- INPUT DATA:
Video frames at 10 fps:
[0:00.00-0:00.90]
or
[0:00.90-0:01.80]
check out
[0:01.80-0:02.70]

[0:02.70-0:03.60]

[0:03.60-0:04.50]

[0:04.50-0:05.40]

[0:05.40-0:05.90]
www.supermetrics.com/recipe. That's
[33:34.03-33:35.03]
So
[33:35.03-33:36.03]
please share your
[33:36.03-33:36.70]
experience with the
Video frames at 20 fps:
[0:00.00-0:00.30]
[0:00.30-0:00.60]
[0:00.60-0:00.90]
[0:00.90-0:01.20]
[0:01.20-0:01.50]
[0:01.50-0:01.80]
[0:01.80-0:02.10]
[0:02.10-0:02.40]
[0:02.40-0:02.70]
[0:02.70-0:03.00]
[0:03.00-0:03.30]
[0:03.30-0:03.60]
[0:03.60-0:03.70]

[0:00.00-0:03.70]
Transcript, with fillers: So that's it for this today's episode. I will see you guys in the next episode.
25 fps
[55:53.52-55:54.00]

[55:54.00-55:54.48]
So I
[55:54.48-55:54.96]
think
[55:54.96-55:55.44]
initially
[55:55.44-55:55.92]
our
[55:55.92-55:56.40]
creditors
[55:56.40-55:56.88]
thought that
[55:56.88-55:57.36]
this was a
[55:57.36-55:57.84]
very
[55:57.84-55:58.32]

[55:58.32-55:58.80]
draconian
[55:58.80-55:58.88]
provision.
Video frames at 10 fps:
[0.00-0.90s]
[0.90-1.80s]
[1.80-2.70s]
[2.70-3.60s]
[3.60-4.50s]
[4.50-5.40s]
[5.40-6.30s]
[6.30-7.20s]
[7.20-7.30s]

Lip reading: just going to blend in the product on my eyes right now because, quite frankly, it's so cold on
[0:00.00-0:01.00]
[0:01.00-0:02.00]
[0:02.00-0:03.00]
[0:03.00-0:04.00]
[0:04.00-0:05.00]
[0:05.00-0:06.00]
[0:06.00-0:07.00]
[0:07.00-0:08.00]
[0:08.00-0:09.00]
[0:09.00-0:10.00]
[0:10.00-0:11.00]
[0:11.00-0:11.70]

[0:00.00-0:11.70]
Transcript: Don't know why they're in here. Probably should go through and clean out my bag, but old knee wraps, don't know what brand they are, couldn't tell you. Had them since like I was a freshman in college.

- WHAT YOU ARE ASKED TO DO: Exactly the lines from the one containing "[33:34.03-33:35.03]" through the final line of the records must appear in your reply, and no others.

- REPLY TO THE EXERCISE:
[33:34.03-33:35.03]
So
[33:35.03-33:36.03]
please share your
[33:36.03-33:36.70]
experience with the
Video frames at 20 fps:
[0:00.00-0:00.30]
[0:00.30-0:00.60]
[0:00.60-0:00.90]
[0:00.90-0:01.20]
[0:01.20-0:01.50]
[0:01.50-0:01.80]
[0:01.80-0:02.10]
[0:02.10-0:02.40]
[0:02.40-0:02.70]
[0:02.70-0:03.00]
[0:03.00-0:03.30]
[0:03.30-0:03.60]
[0:03.60-0:03.70]

[0:00.00-0:03.70]
Transcript, with fillers: So that's it for this today's episode. I will see you guys in the next episode.
25 fps
[55:53.52-55:54.00]

[55:54.00-55:54.48]
So I
[55:54.48-55:54.96]
think
[55:54.96-55:55.44]
initially
[55:55.44-55:55.92]
our
[55:55.92-55:56.40]
creditors
[55:56.40-55:56.88]
thought that
[55:56.88-55:57.36]
this was a
[55:57.36-55:57.84]
very
[55:57.84-55:58.32]

[55:58.32-55:58.80]
draconian
[55:58.80-55:58.88]
provision.
Video frames at 10 fps:
[0.00-0.90s]
[0.90-1.80s]
[1.80-2.70s]
[2.70-3.60s]
[3.60-4.50s]
[4.50-5.40s]
[5.40-6.30s]
[6.30-7.20s]
[7.20-7.30s]

Lip reading: just going to blend in the product on my eyes right now because, quite frankly, it's so cold on
[0:00.00-0:01.00]
[0:01.00-0:02.00]
[0:02.00-0:03.00]
[0:03.00-0:04.00]
[0:04.00-0:05.00]
[0:05.00-0:06.00]
[0:06.00-0:07.00]
[0:07.00-0:08.00]
[0:08.00-0:09.00]
[0:09.00-0:10.00]
[0:10.00-0:11.00]
[0:11.00-0:11.70]

[0:00.00-0:11.70]
Transcript: Don't know why they're in here. Probably should go through and clean out my bag, but old knee wraps, don't know what brand they are, couldn't tell you. Had them since like I was a freshman in college.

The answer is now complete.